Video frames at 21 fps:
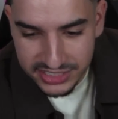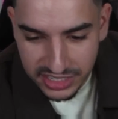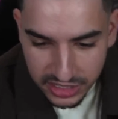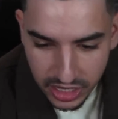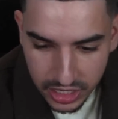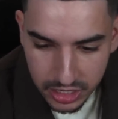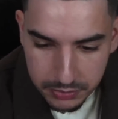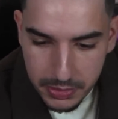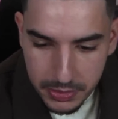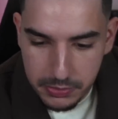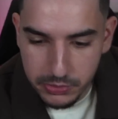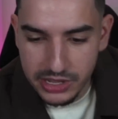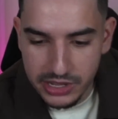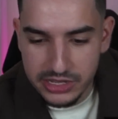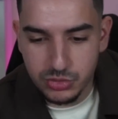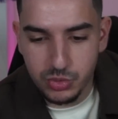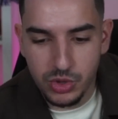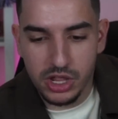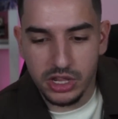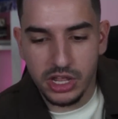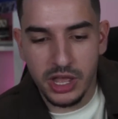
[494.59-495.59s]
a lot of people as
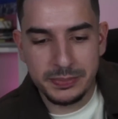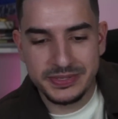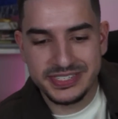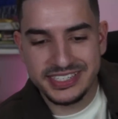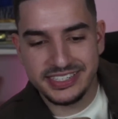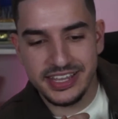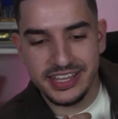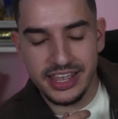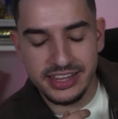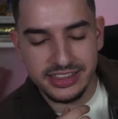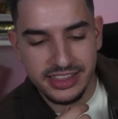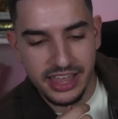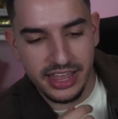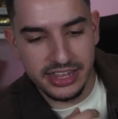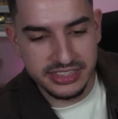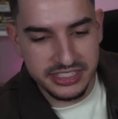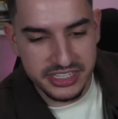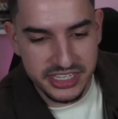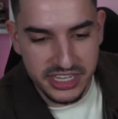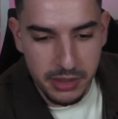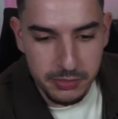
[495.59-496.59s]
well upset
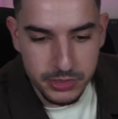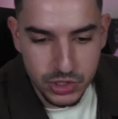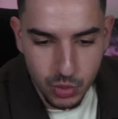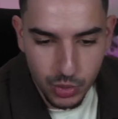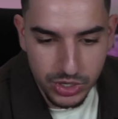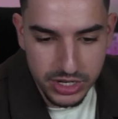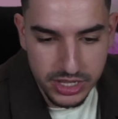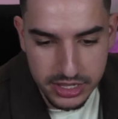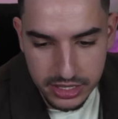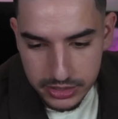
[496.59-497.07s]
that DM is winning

________________________________________

WHAT YOU SHOULD DO: The answer must be an exact reproduction of the records, with every picture left out.

REPLY TO THE TASK:
Video frames at 21 fps:
[494.59-495.59s]
a lot of people as
[495.59-496.59s]
well upset
[496.59-497.07s]
that DM is winning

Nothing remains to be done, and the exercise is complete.